Attackers exploit trending TikTok challenge to spread malware
Malicious actors are exploiting a trending TikTok challenge to trick users into installing malware on their devices, Checkmarx reports.
To partake in the “invisible challenge”, TikTok users apply a filter called Invisible Body to their videos, leaving only a silhouette in the video.
Users filming such videos are often undressed, and viewers have been looking for ways to remove the filter.
Threat actors have been trying to capitalise on this by posting TikTok videos with links to malware-infested “unfilter” software claiming to remove the filter.

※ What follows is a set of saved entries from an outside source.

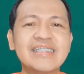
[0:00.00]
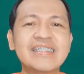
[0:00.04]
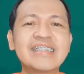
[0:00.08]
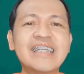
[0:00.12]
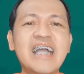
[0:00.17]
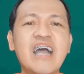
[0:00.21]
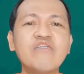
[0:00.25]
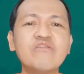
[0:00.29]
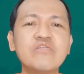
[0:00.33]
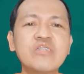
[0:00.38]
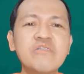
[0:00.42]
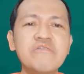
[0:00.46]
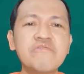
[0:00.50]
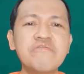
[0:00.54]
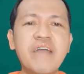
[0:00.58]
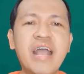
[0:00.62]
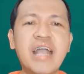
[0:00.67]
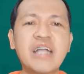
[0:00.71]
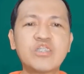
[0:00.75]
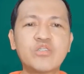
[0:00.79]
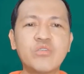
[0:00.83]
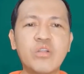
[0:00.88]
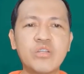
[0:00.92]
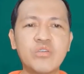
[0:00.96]

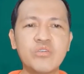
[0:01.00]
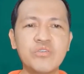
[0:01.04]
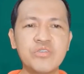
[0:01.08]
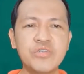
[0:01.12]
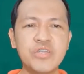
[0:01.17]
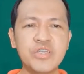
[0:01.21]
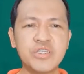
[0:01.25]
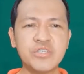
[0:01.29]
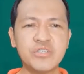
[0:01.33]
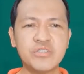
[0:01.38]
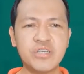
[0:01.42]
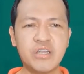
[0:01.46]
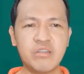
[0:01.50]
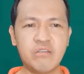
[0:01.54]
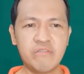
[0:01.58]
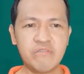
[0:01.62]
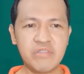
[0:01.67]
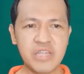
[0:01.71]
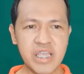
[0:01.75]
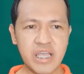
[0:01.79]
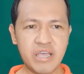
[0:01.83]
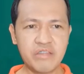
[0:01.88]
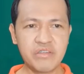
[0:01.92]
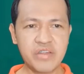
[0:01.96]
Counterfactual conditional,
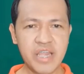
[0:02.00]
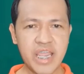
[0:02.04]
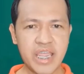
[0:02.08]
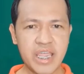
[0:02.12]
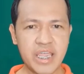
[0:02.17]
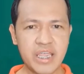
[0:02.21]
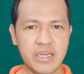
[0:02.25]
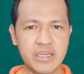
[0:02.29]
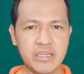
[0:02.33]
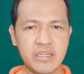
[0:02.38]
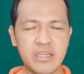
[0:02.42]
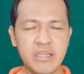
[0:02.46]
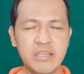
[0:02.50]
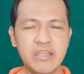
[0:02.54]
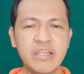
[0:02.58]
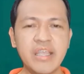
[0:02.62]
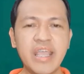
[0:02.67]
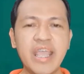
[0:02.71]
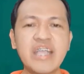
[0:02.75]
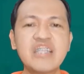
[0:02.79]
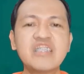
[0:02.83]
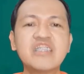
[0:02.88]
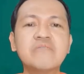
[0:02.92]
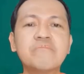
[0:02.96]
on the other hand,
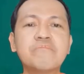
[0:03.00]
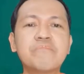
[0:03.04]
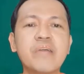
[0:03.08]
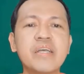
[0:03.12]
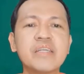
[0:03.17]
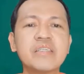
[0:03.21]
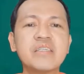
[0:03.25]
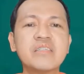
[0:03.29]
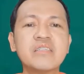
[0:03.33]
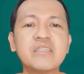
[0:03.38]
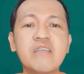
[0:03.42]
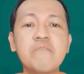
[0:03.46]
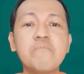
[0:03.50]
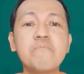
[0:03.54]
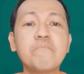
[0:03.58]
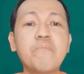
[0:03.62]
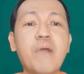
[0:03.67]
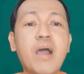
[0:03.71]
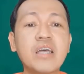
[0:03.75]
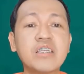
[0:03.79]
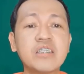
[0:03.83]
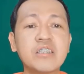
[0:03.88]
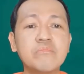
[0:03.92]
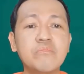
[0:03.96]
expresses
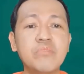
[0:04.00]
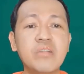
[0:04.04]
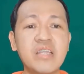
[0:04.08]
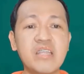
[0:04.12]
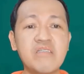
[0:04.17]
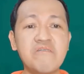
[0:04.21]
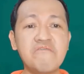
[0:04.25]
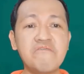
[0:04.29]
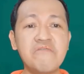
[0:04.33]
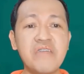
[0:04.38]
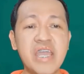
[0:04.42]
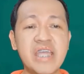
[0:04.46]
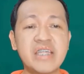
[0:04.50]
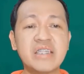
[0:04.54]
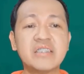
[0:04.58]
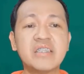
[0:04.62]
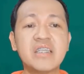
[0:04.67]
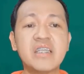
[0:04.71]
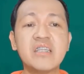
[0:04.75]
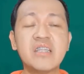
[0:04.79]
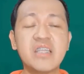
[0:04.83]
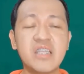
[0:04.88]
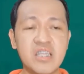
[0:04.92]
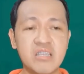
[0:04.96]
impossible
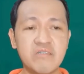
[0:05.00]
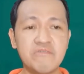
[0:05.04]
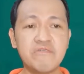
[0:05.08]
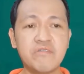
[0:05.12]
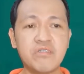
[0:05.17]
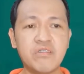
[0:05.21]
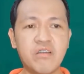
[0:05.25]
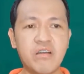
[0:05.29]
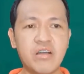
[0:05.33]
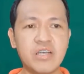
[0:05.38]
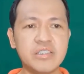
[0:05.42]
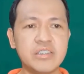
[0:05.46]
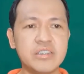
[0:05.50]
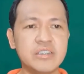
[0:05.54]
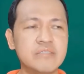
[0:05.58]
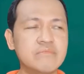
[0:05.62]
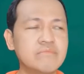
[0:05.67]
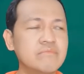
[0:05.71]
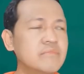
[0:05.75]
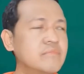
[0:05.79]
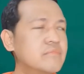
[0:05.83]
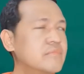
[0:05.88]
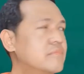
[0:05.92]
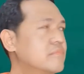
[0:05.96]
event in the if clause.
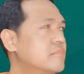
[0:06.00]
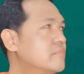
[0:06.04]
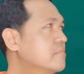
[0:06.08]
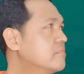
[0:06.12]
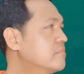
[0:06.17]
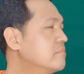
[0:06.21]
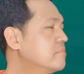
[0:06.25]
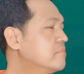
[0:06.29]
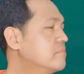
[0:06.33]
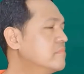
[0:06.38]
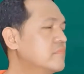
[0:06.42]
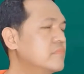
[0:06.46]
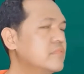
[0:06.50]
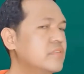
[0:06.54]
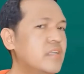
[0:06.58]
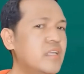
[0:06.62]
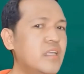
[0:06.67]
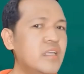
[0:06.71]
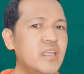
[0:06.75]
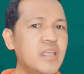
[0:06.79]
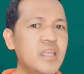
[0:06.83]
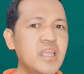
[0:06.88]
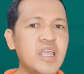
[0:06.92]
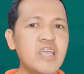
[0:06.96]

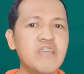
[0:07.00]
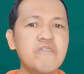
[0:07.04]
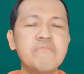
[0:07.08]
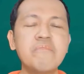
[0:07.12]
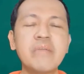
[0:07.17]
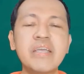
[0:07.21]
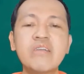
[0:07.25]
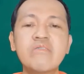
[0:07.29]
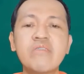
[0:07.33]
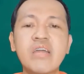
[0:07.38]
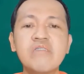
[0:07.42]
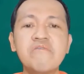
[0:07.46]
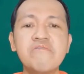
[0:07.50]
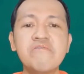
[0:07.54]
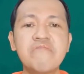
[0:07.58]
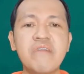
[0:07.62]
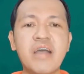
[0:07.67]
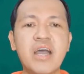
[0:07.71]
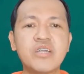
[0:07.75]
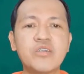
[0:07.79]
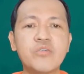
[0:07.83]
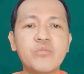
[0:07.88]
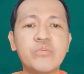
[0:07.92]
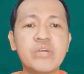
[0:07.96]
If my
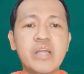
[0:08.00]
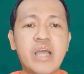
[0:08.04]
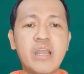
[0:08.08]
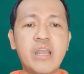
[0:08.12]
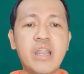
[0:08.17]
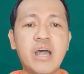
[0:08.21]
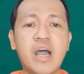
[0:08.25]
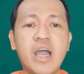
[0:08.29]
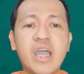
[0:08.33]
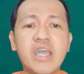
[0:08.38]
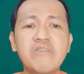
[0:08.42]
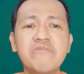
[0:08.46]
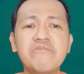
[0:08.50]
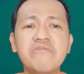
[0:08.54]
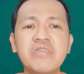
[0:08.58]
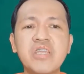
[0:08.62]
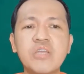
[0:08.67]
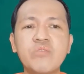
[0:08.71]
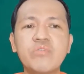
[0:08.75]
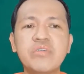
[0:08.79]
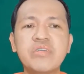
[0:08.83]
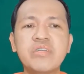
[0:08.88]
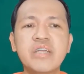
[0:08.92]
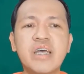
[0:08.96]
grandfather were alive,
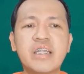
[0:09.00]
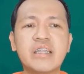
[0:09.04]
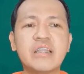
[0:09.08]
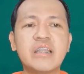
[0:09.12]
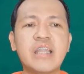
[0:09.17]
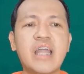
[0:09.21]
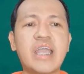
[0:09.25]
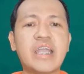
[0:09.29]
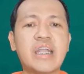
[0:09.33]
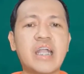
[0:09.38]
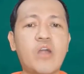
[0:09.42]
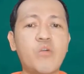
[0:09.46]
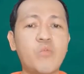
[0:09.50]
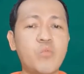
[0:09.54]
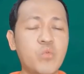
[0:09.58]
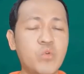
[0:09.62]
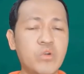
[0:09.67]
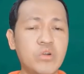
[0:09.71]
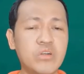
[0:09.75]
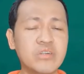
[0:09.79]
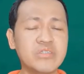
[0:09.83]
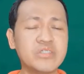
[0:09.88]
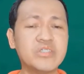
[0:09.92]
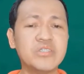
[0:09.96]
he would not like our
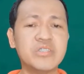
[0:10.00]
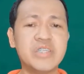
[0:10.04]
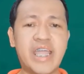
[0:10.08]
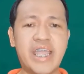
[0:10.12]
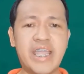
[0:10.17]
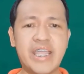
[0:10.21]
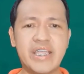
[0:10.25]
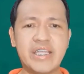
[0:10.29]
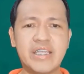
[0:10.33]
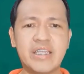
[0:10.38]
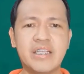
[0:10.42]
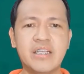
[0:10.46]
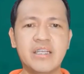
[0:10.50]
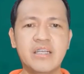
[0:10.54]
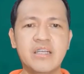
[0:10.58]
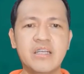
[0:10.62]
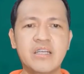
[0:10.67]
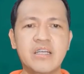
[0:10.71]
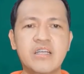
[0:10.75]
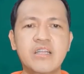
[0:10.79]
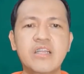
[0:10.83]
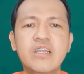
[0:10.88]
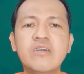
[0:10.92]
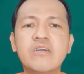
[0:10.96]
world today.
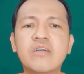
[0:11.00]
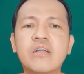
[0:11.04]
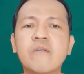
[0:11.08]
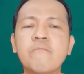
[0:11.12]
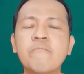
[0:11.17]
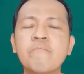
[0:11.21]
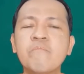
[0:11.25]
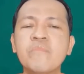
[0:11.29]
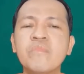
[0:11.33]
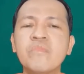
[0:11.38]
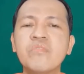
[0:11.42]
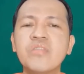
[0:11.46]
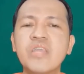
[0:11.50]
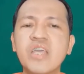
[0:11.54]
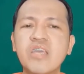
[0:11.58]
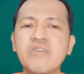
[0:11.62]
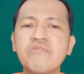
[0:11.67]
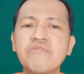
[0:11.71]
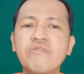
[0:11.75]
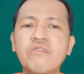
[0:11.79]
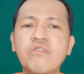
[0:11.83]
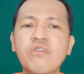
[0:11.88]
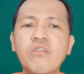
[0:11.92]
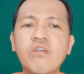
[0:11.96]
Look, the
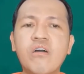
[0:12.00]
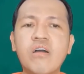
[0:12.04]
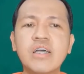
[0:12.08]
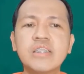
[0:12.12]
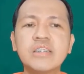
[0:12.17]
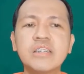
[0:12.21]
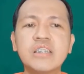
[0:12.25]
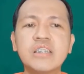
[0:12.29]
if clause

“Instructions to get the ‘unfilter’ software deploy WASP stealer malware hiding inside malicious Python packages,” explained Checkmarx researcher Guy Nachshon.
Once deployed, the information-stealing malware targets user passwords, cryptocurrency wallets, and other private information.
While TikTok has suspended the attackers’ accounts, the videos they posted in November 2022 are estimated to have accumulated over one million views before it took action.
The attackers also hosted a Discord server — for which they posted links in video descriptions — where they pushed links to a GitHub repository hosting the malware to members.
The Discord server’s member base reached almost 32,000 before it was reported and deleted.
Despite the adversary renaming the project to “Nitro-generator”, the GitHub account has now been removed.
The malicious code is said to have been embedded in Python packages, including “tiktok-filter-api”, “pyshftuler”, and “pydesigns”.